Tempat keramaian malam. Arah pukul sembilan. Nggak jauh dari istana.
Send
Seketat-ketatnya aku menghindar dari pergaulan anak kota, akhirnya gagal juga. Sekarang aku sedang berjalan mengikuti Kang Irwan dari parkiran mobil menuju club malam. Dentuman suara pun terdengar membuat telinga jantungan.
Aku sudah hilang akal sampai bisa menginjak lantai tempat yang tampaknya menyenangkan dan suram di film-film itu. Dan setelah menunggu Kang Irwan berbincang dengan salah satu pelayan. Kami pun berjalan ke lorong yang jauh dari hingar-bingar manusia yang sedang berjoged-joged dengan iringan musik disko. Betapa aku bersyukur musiknya jenis elektro, karena kalau dangdut koplo, tubuh ini pasti sudah berada diantara kerumunan.

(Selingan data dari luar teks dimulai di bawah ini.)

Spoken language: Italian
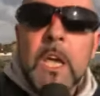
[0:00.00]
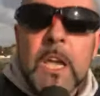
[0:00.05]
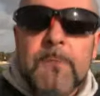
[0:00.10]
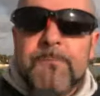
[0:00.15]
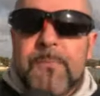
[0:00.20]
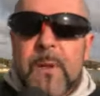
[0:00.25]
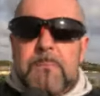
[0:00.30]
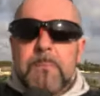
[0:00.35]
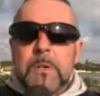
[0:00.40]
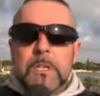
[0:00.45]

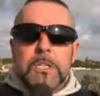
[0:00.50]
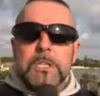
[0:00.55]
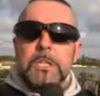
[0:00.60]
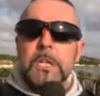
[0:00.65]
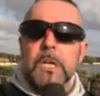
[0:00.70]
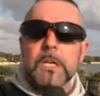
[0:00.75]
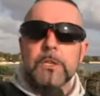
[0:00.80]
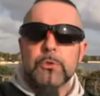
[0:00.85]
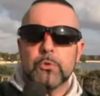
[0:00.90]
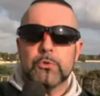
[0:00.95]
Il
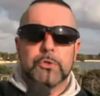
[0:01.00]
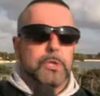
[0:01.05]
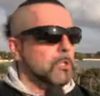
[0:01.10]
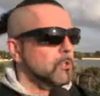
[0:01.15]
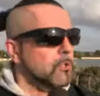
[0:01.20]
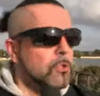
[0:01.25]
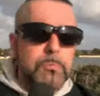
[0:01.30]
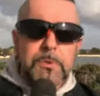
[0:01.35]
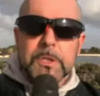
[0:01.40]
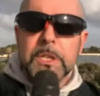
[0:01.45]
farmacista che è
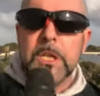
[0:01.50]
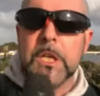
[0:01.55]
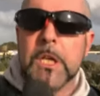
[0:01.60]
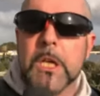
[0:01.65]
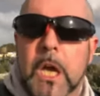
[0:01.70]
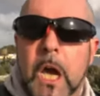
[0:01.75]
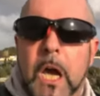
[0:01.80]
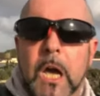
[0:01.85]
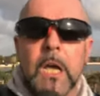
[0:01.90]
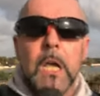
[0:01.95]
successo mi
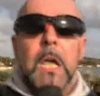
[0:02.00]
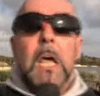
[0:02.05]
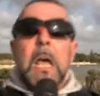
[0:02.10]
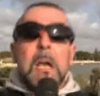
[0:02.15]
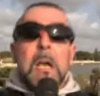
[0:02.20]
dica,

Kamar nomor 13. Kang Irwan membuka pintu dan menutupnya buru-buru. Ketika pintu tertutup, saat itu juga suara musik yang menendang-nendang lenyap. Mataku menelanjangi setiap sudut ruangan. Sofa panjang, meja yang terletak mic, minuman beralkohol, gelas khas, dan kudapan tersusun rapi di atasnya. Lalu ada TV LED besar dan juga lampu yang penerangannya tidak seperti di mal. Remang-remang.
“Sini duduk,” kata Kang Irwan sambil menepuk halus sofa berwarna merah. Aku pun nurut dan duduk di sampingnya. Dengan gerakan santai pula, Kang Irwan menyalakan lagi rokok lalu menuangkan minuman menyengat baunya ke dalam dua gelas.
Kang Irwan membawa satu gelas dengan jari masih mengapit rokok. Posisi duduknya mendekat ke arahku. Lalu, tangan kanannya meremas lembut pundak kiriku. Shit! Menjijikan! Cabul juga nih orang.
“Katanya suara kamu bagus, nyanyi dong buat gua. Lagu romantis gitu,” katanya dan sungguh aku merasa mual. Bapak-bapak yang sebentar lagi beruban ngomong gitu!
“Ah enggak, Kang. Akang saja yang nyanyi,” sahutku lalu menggeser posisi agar menjauh. Tapi pergerakanku mengundang Kang Irwan untuk semakin mendekat juga, bahkan sekarang remasannya kasar. Ya Tuhan, aku ternodai.
“Langsung aja atuh, ya,” katanya sambil mencondongkan wajah ke wajahku. Dengan begitu semakin jelas bahwa blewoknya sudah banyak beruban. Bau mulutnya tercium aroma rokok dan juga alkohol pun menusuk hidung. Aku sesak napas.
"Sebelumnya,” kataku berusaha untuk tetap tenang. Padahal ingin segera cepat menendang perutnya. “Sudah punya cucu berapa?” tanyaku dibalas dengan tertawanya yang tidak enak banget.
“Sundani, jangan risau. Gua masih top cer,” sahutnya semakin mencondongkan wajah. Aku menarik kedua lengannya dan dengan begitu wajahnya pun menjauh. Kulipat-lipat kemeja belel itu dengan lembut, membuat Kang Irwan terdiam memejamkan mata. Kemeja sudah terlipat sampai sikutnya, mata pun menyoroti lengan yang selama ini hanya tertutup kain.
“Lu udah nggak sabar ya. Oke, mari kita bersenang-senang!” seru Kang Irwan. Semua nampak nyata. Tut! Tut!